If God is love, and grief is really just love that now has no living object, then it seems obvious that God is found in grief. Yet every time I make this connection, first for myself in the wake of Marrett’s death and now regularly for others in writing, preaching and speaking, people are stunned.
We have been taught, sometimes purposefully, to push the feelings that we’ve deemed negative down inside ourselves, away from our heart centers. Grief is full of this kind of feeling: sadness, anger, denial, depression, disappointment. It’s no wonder we give it so little time and space in our lives and our culture.
But in our Scriptures, in the history of the people who called themselves by God’s name, grief takes center stage along with all its messy feelings. In that mess, God shows up and shows who They are. In fact, I would argue that we see God most clearly in the painful experiences described in Scripture. That argument bears out in my own life too, as I have discovered the most about who God is and what God wants in my worst times.
This means that the danger we face when we push grief away from us to protect ourselves is that we are also pushing a deeper and truer experience of God away. If God has most accurately revealed Godself in the cross, why do we think we can know who God is by pushing suffering away from us? I believe this is what Paul meant when he talked about “glory[ing] in our suffering, because we know that suffering produces perseverance, perseverance produced character, and character produces hope. And hope does not put us to shame, because God’s love has been poured out into our hearts through the Holy Spirit, who has been given to us.” (Romans 5:3-5, NRSVUE)
I know this line of reasoning can lead us into theologically suspect territory, by glorifying suffering for it’s own sake, but I also believe deeply that the theology of the cross both promises and demands that we suffer with Christ. Not because the suffering is good, or necessary to become who we are meant to be, but simply because God is present to us and with us in suffering. Trying to avoid suffering, whether it be grief or any other kind, ends up leading us away from God and the Kin-dom God is trying to bring among us. As God’s people, we glory in all the things that God is in, which includes suffering.

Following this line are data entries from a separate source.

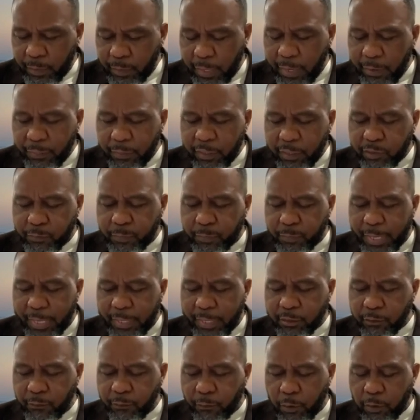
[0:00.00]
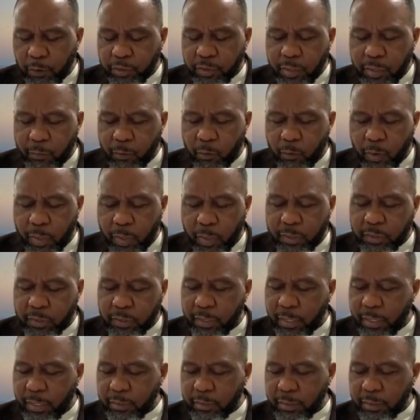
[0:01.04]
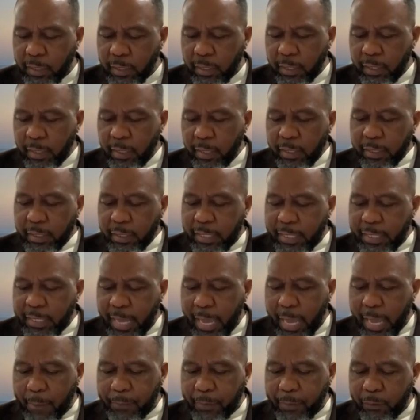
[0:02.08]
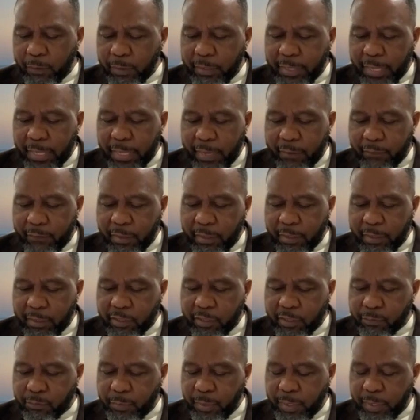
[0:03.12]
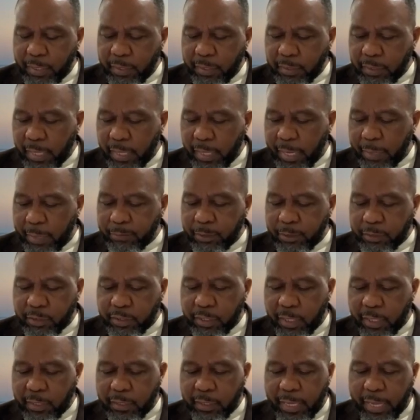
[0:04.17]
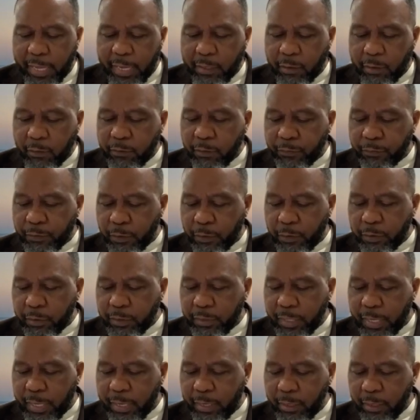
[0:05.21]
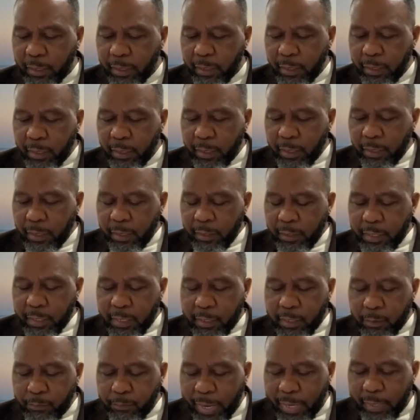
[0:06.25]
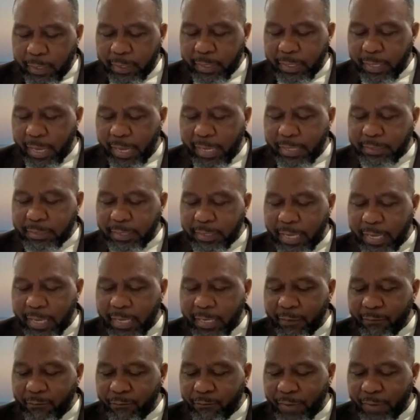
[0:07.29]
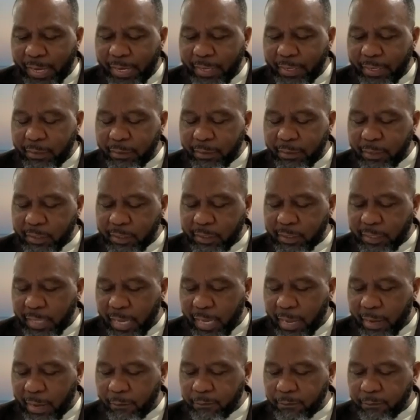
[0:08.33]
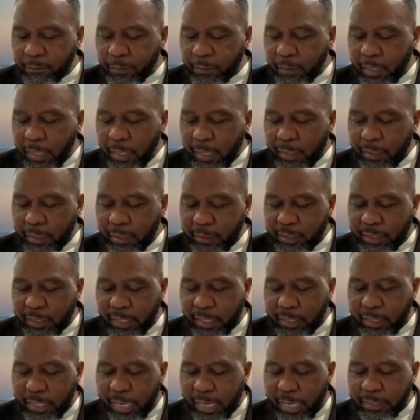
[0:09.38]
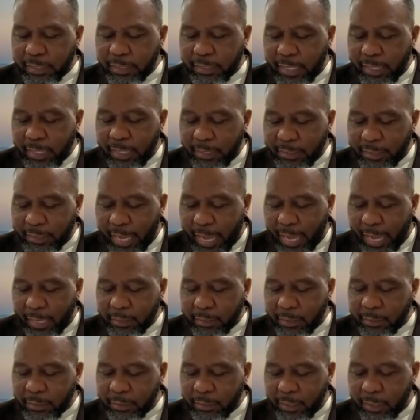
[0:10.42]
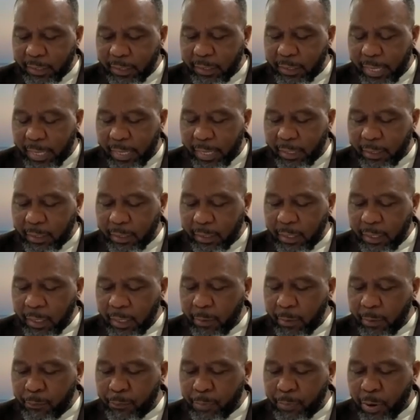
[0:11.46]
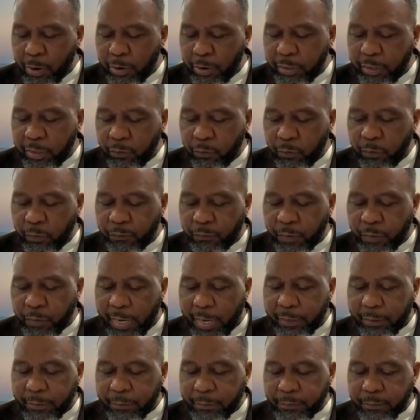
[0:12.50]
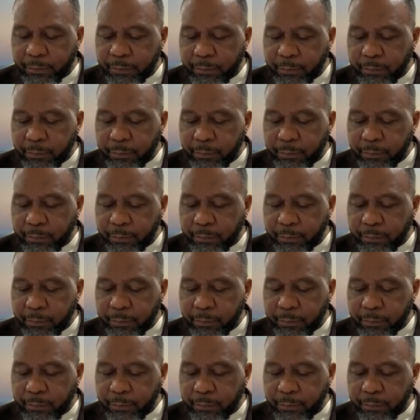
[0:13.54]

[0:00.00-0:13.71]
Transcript: in this place, verse number one says that it happened when David and his men came to Ziklag on the third day that the Amalekites had invaded the south and the Ziklags had attacked Ziklag and burned it with fire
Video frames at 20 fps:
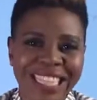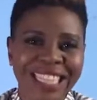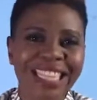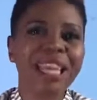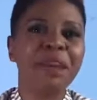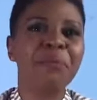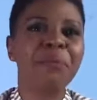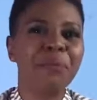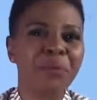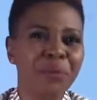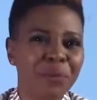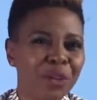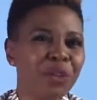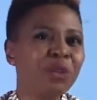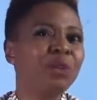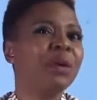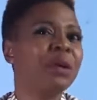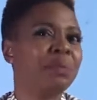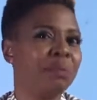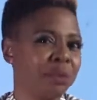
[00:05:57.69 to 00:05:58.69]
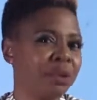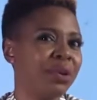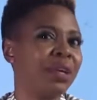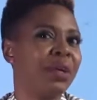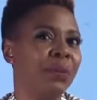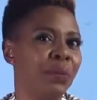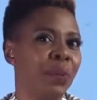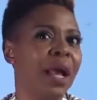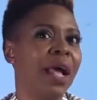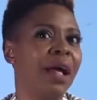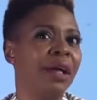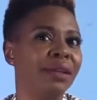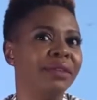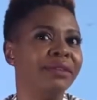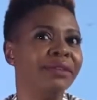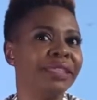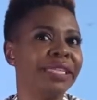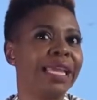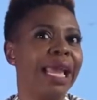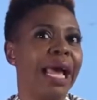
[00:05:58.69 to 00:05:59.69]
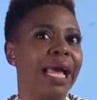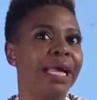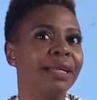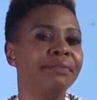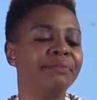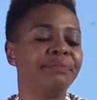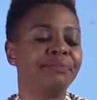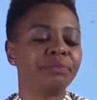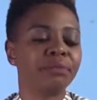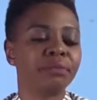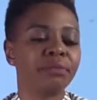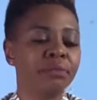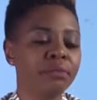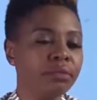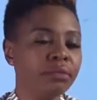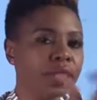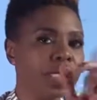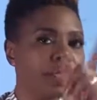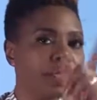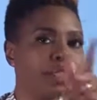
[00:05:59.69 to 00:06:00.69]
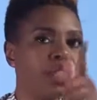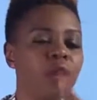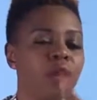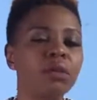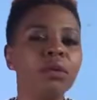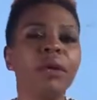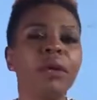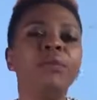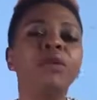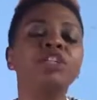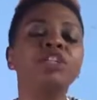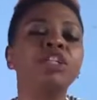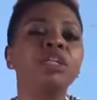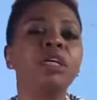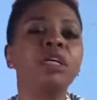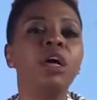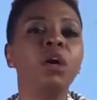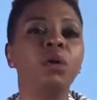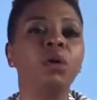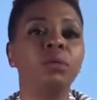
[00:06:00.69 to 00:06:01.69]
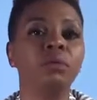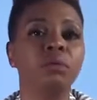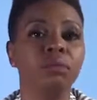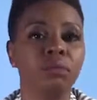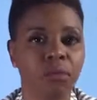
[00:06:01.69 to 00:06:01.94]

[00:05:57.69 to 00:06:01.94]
they're doing pretty well, yeah. So I want you to go.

God came in the person of Jesus knowing that suffering was part of the package. God knew that by suffering with us, in a human body, God would be able to show us more fully how present and committed God is to being in relationship with us. There is no limit to God’s solidarity with us, through death and grief and sorrow and loss, as well as all the joy and goodness we welcome with open arms.
And just as any grieving person will tell you the terrible feelings of grief are a worthy price for the love they come from, God promises that the love given to us freely in Christ will be enough to hold us through all the pain life brings. May we learn to embrace the opportunities grief brings to know and see God better.